Protein phosphorylation is the most abundant post-translational modification in both prokaryotic and eukaryotic organisms. This process is regulated through the enzymatic activities of protein kinases and phosphatases. Phosphorylation occurs predominantly on serine, threonine, and tyrosine residues, and has been shown to be a key regulatory switch in a variety of cellular processes, ranging from cell cycle and differentiation to motility and learning [1, 2]. In particular Leishmania lacks transcription factors and phosphorylation has been proposed as an important regulatory mechanism .
Recent advances in mass spectrometry enabled the identification of a large number of phosphorylation sites in most eukaryotes (see [4, 5] for a review). Information on the phosphoproteome of parasitic protozoa is also starting to be available. In-depth analyses of the phosphoproteome of parasitic protozoa has only recently been initiated in African Trypanosomes and Leishmania [6–10].
These studies reported phosphorylation sites whose sequence did not match known kinase recognition motifs, e.g. 25% of the sites identified by Nett et al.  were not recognized by either Scansite  or Netphos . Moreover the data reveal the presence of phosphorylation events not conserved in orthologous proteins. For instance Hem et al.  showed that a number of chaperones and heat-shock proteins which are very conserved from Leishmania to human possess parasite-specific phosphorylation sites.
These findings implicate that new and more family- or genera-specific prediction tools are required. Here we use the results of phosphoproteomic experiments in Leishmania to develop a novel method that improves P-site prediction in Leishmania and other organisms of the trypanosomatidae group.
The complete spectrum of protein phosphorylation is difficult to assess due to the low stoichiometry of many phosphorylation events and the highly dynamic nature of this modification. Thus the bioinformatic identification of putative phosphorylation sites and the subsequent analysis of these sites by biochemical assays may be an important alternative strategy to discover new phosphorylation events.
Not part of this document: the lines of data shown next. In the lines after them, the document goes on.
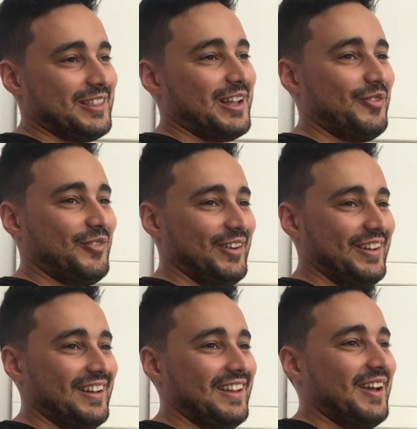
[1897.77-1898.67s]
tough.
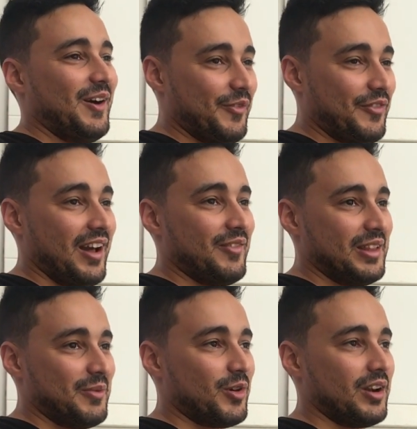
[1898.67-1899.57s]
5 in
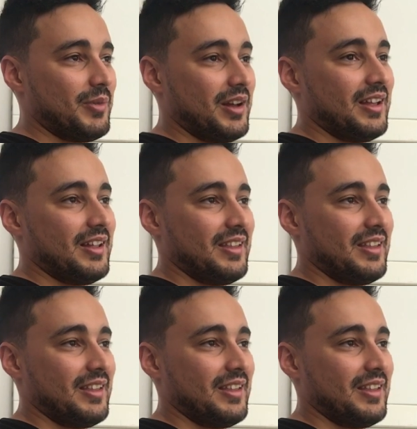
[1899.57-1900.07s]
the morning, butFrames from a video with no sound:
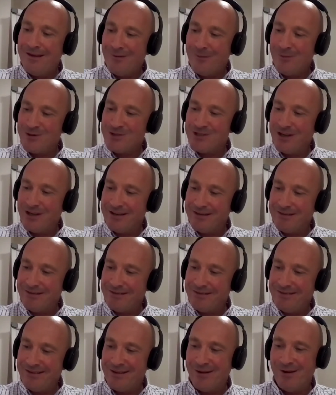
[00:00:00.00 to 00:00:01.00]
Which
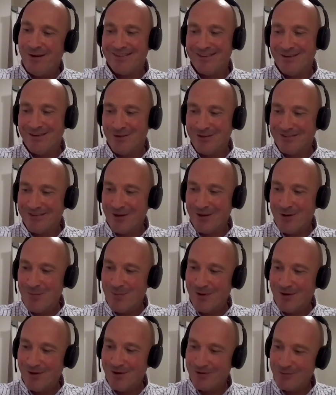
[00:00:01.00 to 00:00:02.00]
it's another
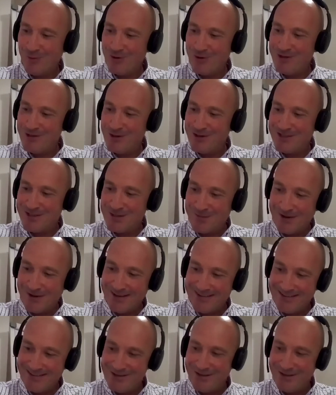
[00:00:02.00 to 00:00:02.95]
soapbox. What are you doing to me?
Phosphorylation sites prediction tools are usually grouped into two categories: generic and kinase-specific. The first category of prediction tools indicates the phosphorylation state of the site, without making any assumption about the protein kinase responsible for the phosphorylation. Methods in the latter category aim to infer which kinase family is responsible for the phosphorylation event. This information is extremely useful for the elucidation of signaling networks, however experimental data linking a protein kinase to its substrate is available only for a limited number of sites [13, 14].
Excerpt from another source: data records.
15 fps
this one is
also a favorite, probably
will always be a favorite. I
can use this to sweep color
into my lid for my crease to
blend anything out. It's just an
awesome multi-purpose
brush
Netphos  was the first predictor to use neural networks in 1999, outperforming phosphorylation site identification based on sequence motifs alone. Besides the primary sequence, the structural context is also important in determining whether a site is phosphorylated or not [15, 16]. Indeed several predictors such as DISPHOS  and PHOSIDA  include the predicted structural characteristics of the putative phosphorylation sites.
Protein kinase-specific predictors include NetphosK , Scansite , KinasePhos , PredPhospho , GPS , pkaPS  and PrediKin . NetphosK is the extension of the method Netphos to kinase-specific predictions. Scansite uses Position Specific Scoring Matrices (PSSMs) for 62 different kinase phosphorylation motifs. KinasePhos and PredPhospho use HMMER profiles and Support Vector Machines (SVM) respectively. In both cases the prediction models are trained on sets of peptides phosphorylated by protein kinases of the same family. GPS performs profile searches with short motifs instead of using a machine learning approach. In order to achieve a higher coverage of known phosphorylation sites, the algorithm reduces the strength of the profiles, thus increasing the false positive predictions. PkaPS has been developed to predict protein kinase A-specific phosphorylation sites, based on an extensive analysis of the PKA motifs, thus achieving the best results for these particular predictions. PrediKin is based on the analysis of the contact positions between kinases and substrates in proteins of known structure. The authors were able to associate the identification of specific kinase residues with a corresponding preference in the sequence of the substrate.
Moreover a number of organism-specific prediction systems have been developed in recent years [25–28]. These methods aim at increasing the prediction accuracy by training on peptides derived from single organisms. This approach makes it possible to capture organism-specific differences in known phosphorylation motifs and to reduce false positives arising from kinase families that are under-represented in the organism of interest. Following this line of reasoning, the aim of this work is to use Leishmania phosphoproteomics data to develop a tool that improves phosphorylation site prediction in trypanosomatids.